Но начнем, как говорится, с самого начала. В то время я служил в штабе дивизии; не хочу называть имя ее командира, так как излагаю факты, а у человека, которого они затрагивают, могут остаться живые родственники, которым это может быть неприятно. Наша штаб-квартира располагалась в большом здании, стоящем сразу за укреплением. Оно было поспешно оставлено прежними хозяевами, которые бросили все свое имущество, не зная, возможно, где его схоронить, веря, что провидение сбережет его от алчности федералистов и артиллерии конфедератов. В отношении последнего наши желания совпадали.
Как-то вечером при осмотре комнат и кладовых кто-то из нас обнаружил основательный женский гардероб — платья, шали, чепчики, шляпки, нижние юбки и многое другое; в то время я не знал, как называется половина этих вещей. Вид этих прелестных трофеев вдохновил одного из нас на то, что он с удовольствием назвал «идеей», которую остальные повесы встретили с восторженным одобрением. Мы тут же взялись за подготовку, чтобы разыграть одного из наших товарищей.
Нашей жертвой стал адъютант, лейтенант Хабертон, — назовем его так. Лихой боец — такого еще поискать, но у него имелась недопустимая слабость: он был сердцеедом и, как большинство из этой породы мужчин, хотел, чтобы все об этом знали. Он мог без устали хвалиться своими любовными подвигами, а мне нет нужды объяснять, что подобные рассказы обычно доставляют удовольствие только рассказчику. У других они оставляют тягостное впечатление, даже если живые и веселые: ведь все мужчины — соперники, когда дело касается женщин, и похваляться своими успехами перед другим мужчиной — значит вызывать в нем немое раздражение, смиряемое лишь недоверием. Вам не убедить его, что своим рассказом вы просто хотите его развлечь, он увидит в нем только проявление вашего тщеславия. Более того, так как большинство мужчин, независимо от того распутники они или нет, предпочитают, чтоб их считали распутниками, он, возможно, сделает глупый и неправильный вывод, посчитав, что вы, исходя из его сдержанности в этом вопросе, видите в нем человека, совсем неинтересного для женщин. Если же, напротив, у него нет никакой щепетильности и он не рассказал о своих победах только потому, что не представилась возможность или не успел вас опередить, тогда он надуется: вы похитили у него шанс. Короче говоря, не существует обстоятельств, при каких мужчина, пусть с самыми лучшими намерениями или вообще без них, может говорить о своих сердечных успехах, не роняя себя в глазах мужской аудитории; и в этом есть справедливое наказание за хвастовство. В молодые годы я тоже не испытывал недостатка в женском внимании и сохранил воспоминания, которые, несомненно, мог бы обратить в приятный рассказ, если б не начинал другой, а в моих привычках — доводить повествование до конца, не отвлекаясь на новую тему.

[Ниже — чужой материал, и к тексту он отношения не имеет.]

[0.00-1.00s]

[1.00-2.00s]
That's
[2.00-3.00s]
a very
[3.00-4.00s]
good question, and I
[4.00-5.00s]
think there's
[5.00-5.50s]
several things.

Нужно сказать, что лейтенант Хабертон был очень красивый мужчина с хорошими манерами. Если судить с точки зрения моего несовершенного пола, он был тем, кого женщины называют душкой. А качества, которые привлекают к мужчине женщин, влекут за собой двойное неудобство. Во-первых, они быстро распознаются другими мужчинами — особенно теми, у кого их совсем нет. Их носителя опасаются и потому обычно стараются опорочить его репутацию. Женщинам, в которых завистники заинтересованы, намекают на недостатки и общую порочность этого мужчины, а своим женам не стыдясь лгут, рассказывая о нем ужасные вещи. Не останавливает и тот факт, что он их друг; качества, вызывающие у них самих восхищение, заставляют, однако, предостеречь тех женщин, которых они тоже могут очаровать. Итак, обворожительный человек, любимый всеми женщинами, которые знают его хорошо, но не слишком хорошо, должен вынести, как возможно стойко, сознание, что люди, знакомые с ним только по слухам, считают его бессовестным распутником, порочным, никуда не годным типом, примером моральной распущенности. Второе неудобство, вызванное его привлекательностью: обычно он оправдывает такое мнение.

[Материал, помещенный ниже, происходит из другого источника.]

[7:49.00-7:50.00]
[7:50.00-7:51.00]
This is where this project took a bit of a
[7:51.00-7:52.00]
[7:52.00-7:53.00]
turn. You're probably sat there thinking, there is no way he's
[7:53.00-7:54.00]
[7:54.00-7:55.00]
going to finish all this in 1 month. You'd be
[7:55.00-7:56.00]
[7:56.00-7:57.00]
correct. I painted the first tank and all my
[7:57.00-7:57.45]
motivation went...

Чтобы продолжить нашу затянувшуюся историю (по моему мнению, никакой рассказ не должен быть чрезмерно длинным), необходимо также добавить, что был в нашем штабе один юноша, чрезвычайно женственный на вид. Ему было не больше семнадцати, лицо его еще не знало бритвы, а большим блестящим глазам позавидовала бы любая женщина. А какие красивые в то время были женщины! Южанки держались с нами, янки, несколько высокомерно, но я нахожу это не таким невыносимым, как то напускное равнодушие, которым нас одаривают дамы нового поколения, лишенные, на мой взгляд, чувства и душевной чувствительности.